*GIVEN RECORDS*:
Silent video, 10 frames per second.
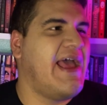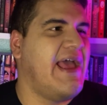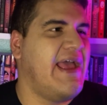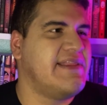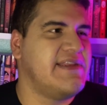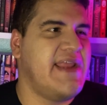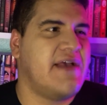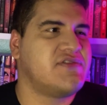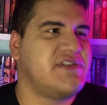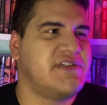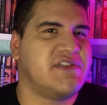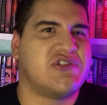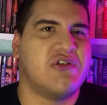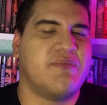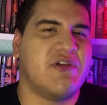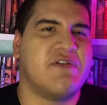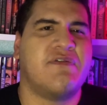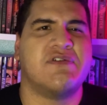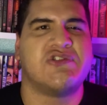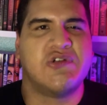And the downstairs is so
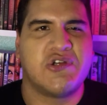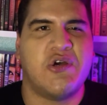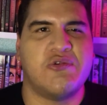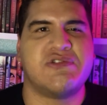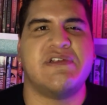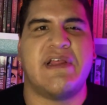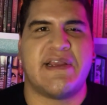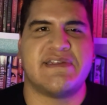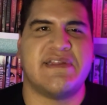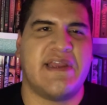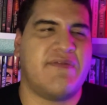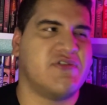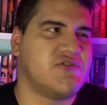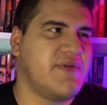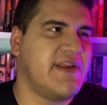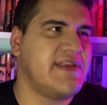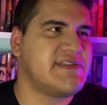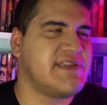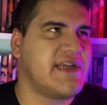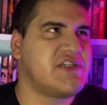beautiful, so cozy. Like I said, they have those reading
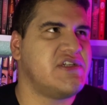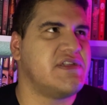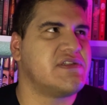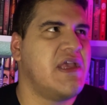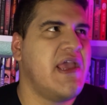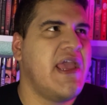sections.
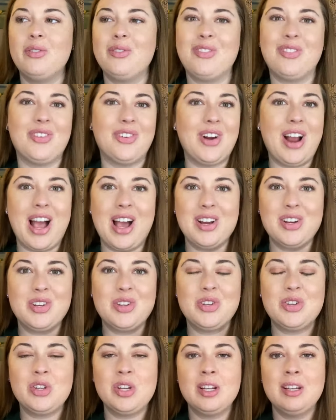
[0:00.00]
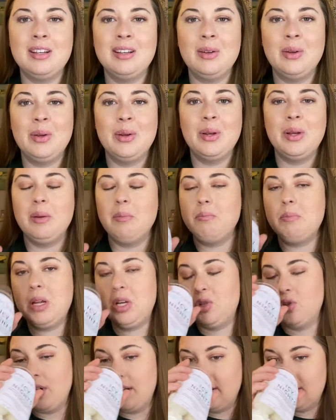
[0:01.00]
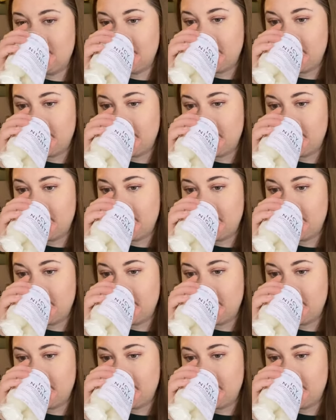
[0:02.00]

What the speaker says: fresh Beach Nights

* * *

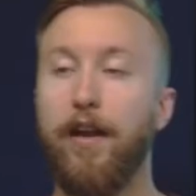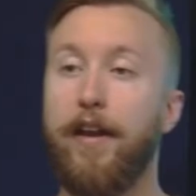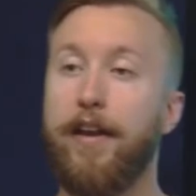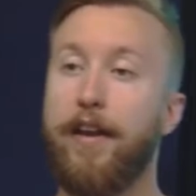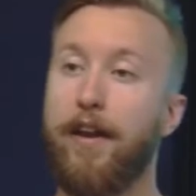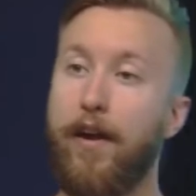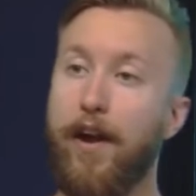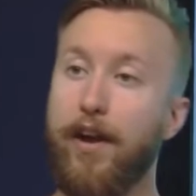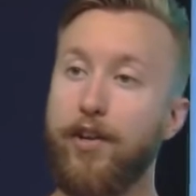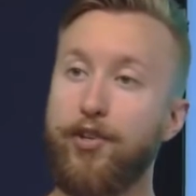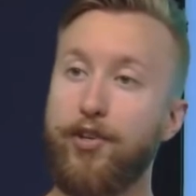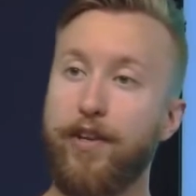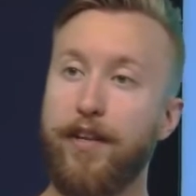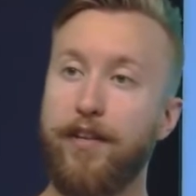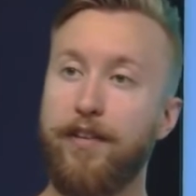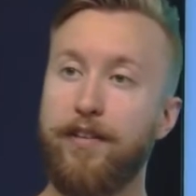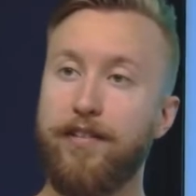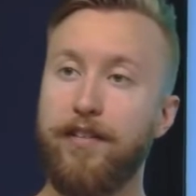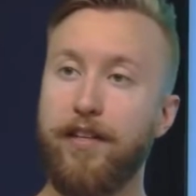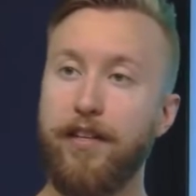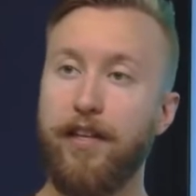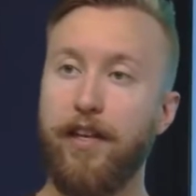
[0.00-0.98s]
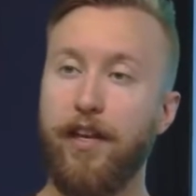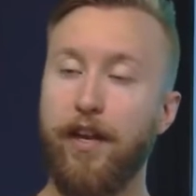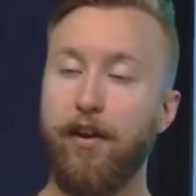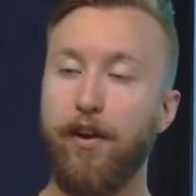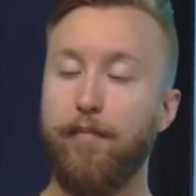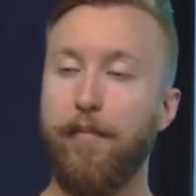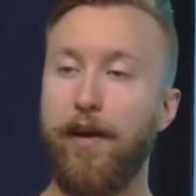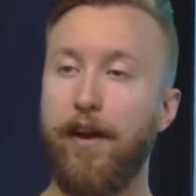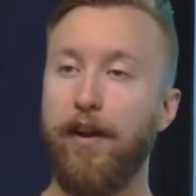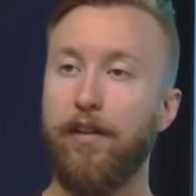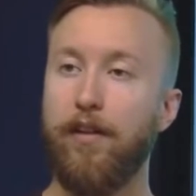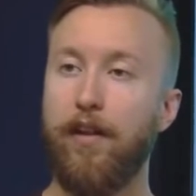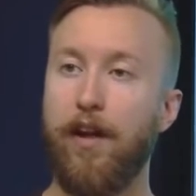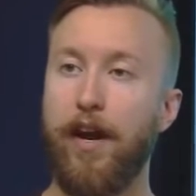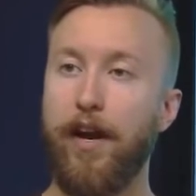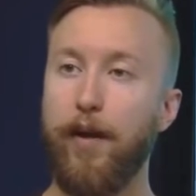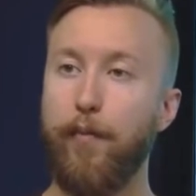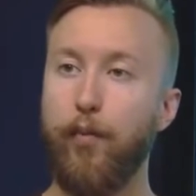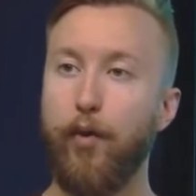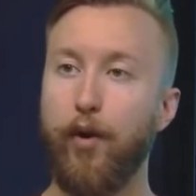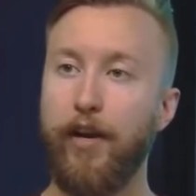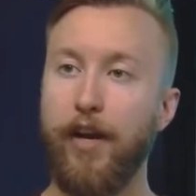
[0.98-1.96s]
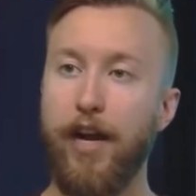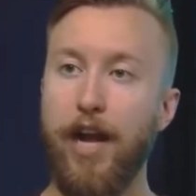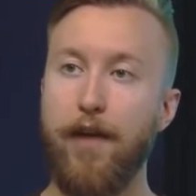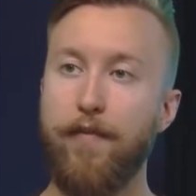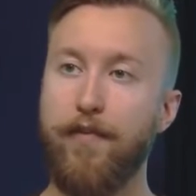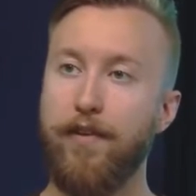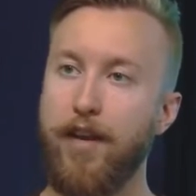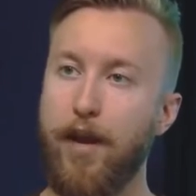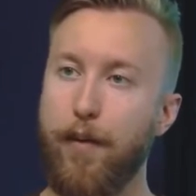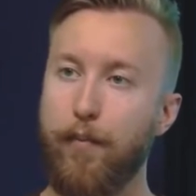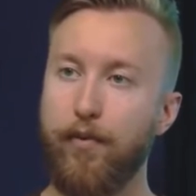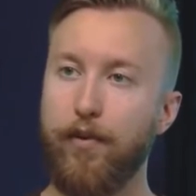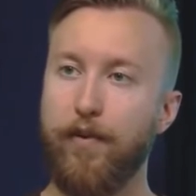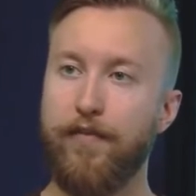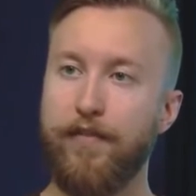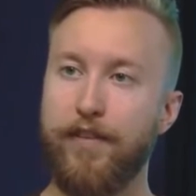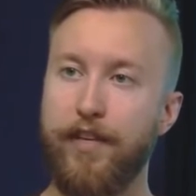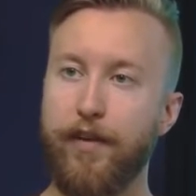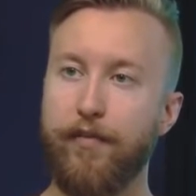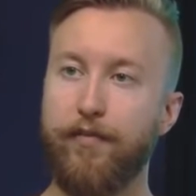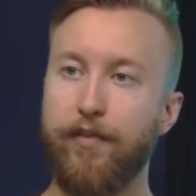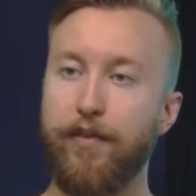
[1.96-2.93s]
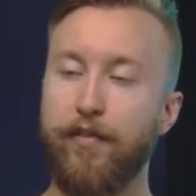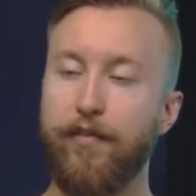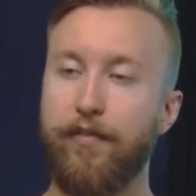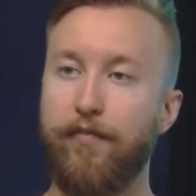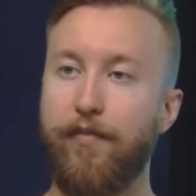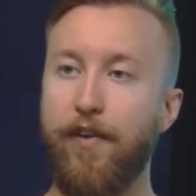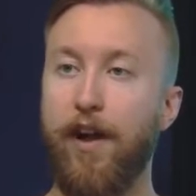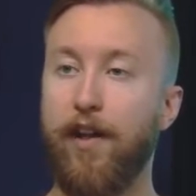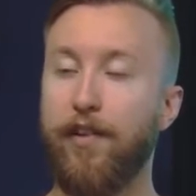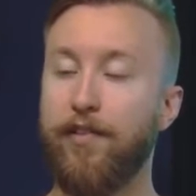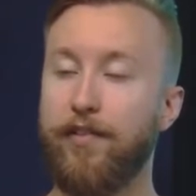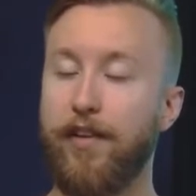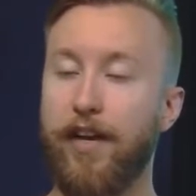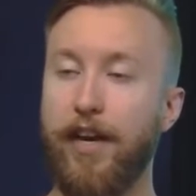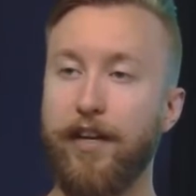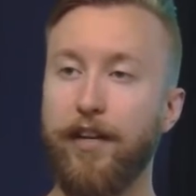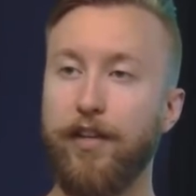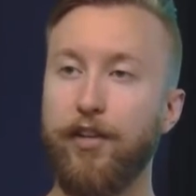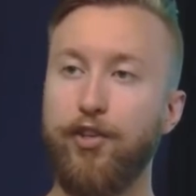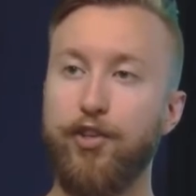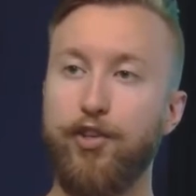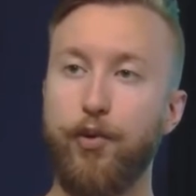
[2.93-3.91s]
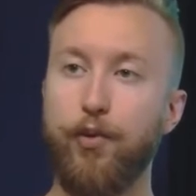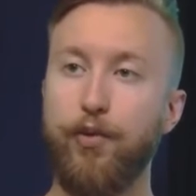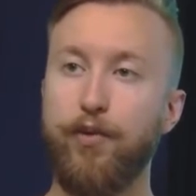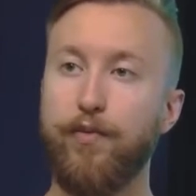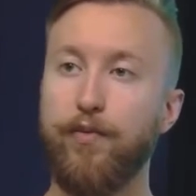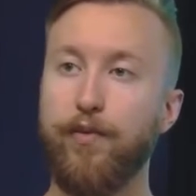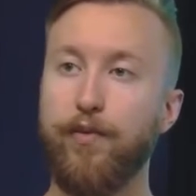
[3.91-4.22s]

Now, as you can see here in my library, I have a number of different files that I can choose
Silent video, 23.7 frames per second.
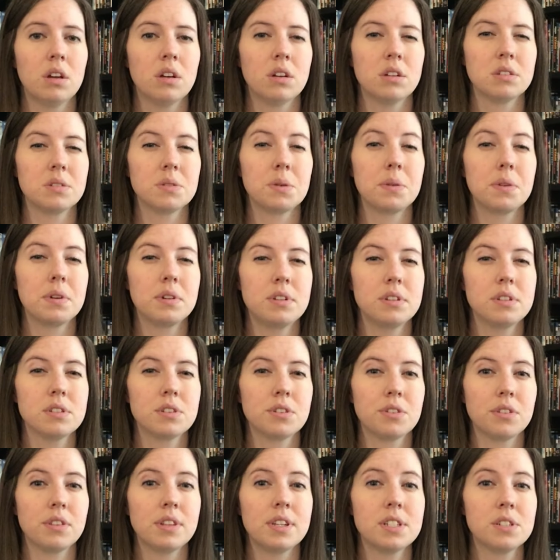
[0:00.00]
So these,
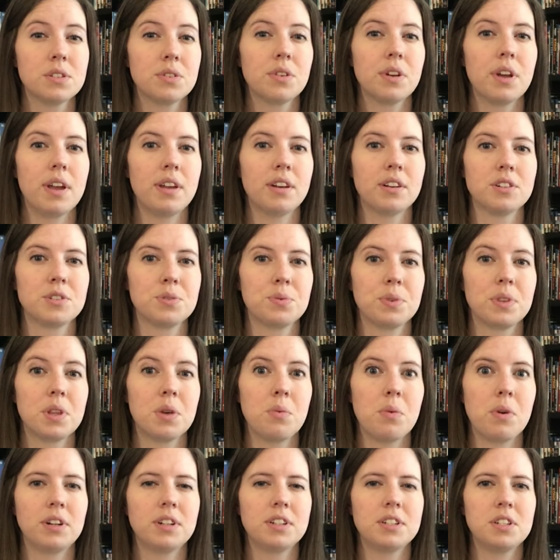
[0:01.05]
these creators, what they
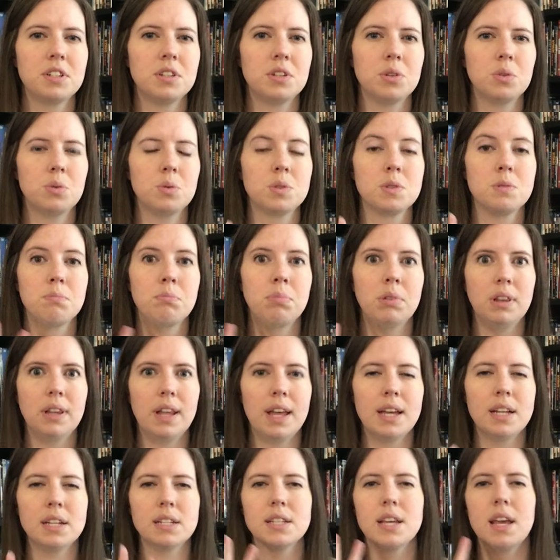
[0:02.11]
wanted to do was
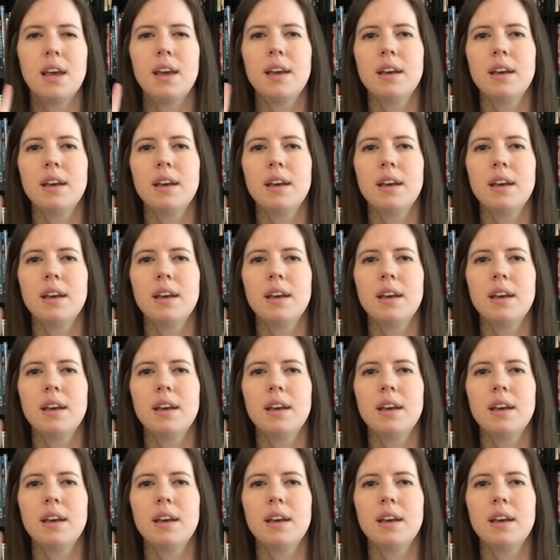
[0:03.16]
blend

*PROBLEM REQUIREMENTS*:
Beginning at the line above that contains "Silent video, 10 frames per second." and going on through the line that contains "What the speaker says: fresh Beach Nights", please copy every line exactly, leaving the pictures out and adding nothing.

*YOUR RESPONSE*:
Silent video, 10 frames per second.
And the downstairs is so
beautiful, so cozy. Like I said, they have those reading
sections.
[0:00.00]
[0:01.00]
[0:02.00]

What the speaker says: fresh Beach Nights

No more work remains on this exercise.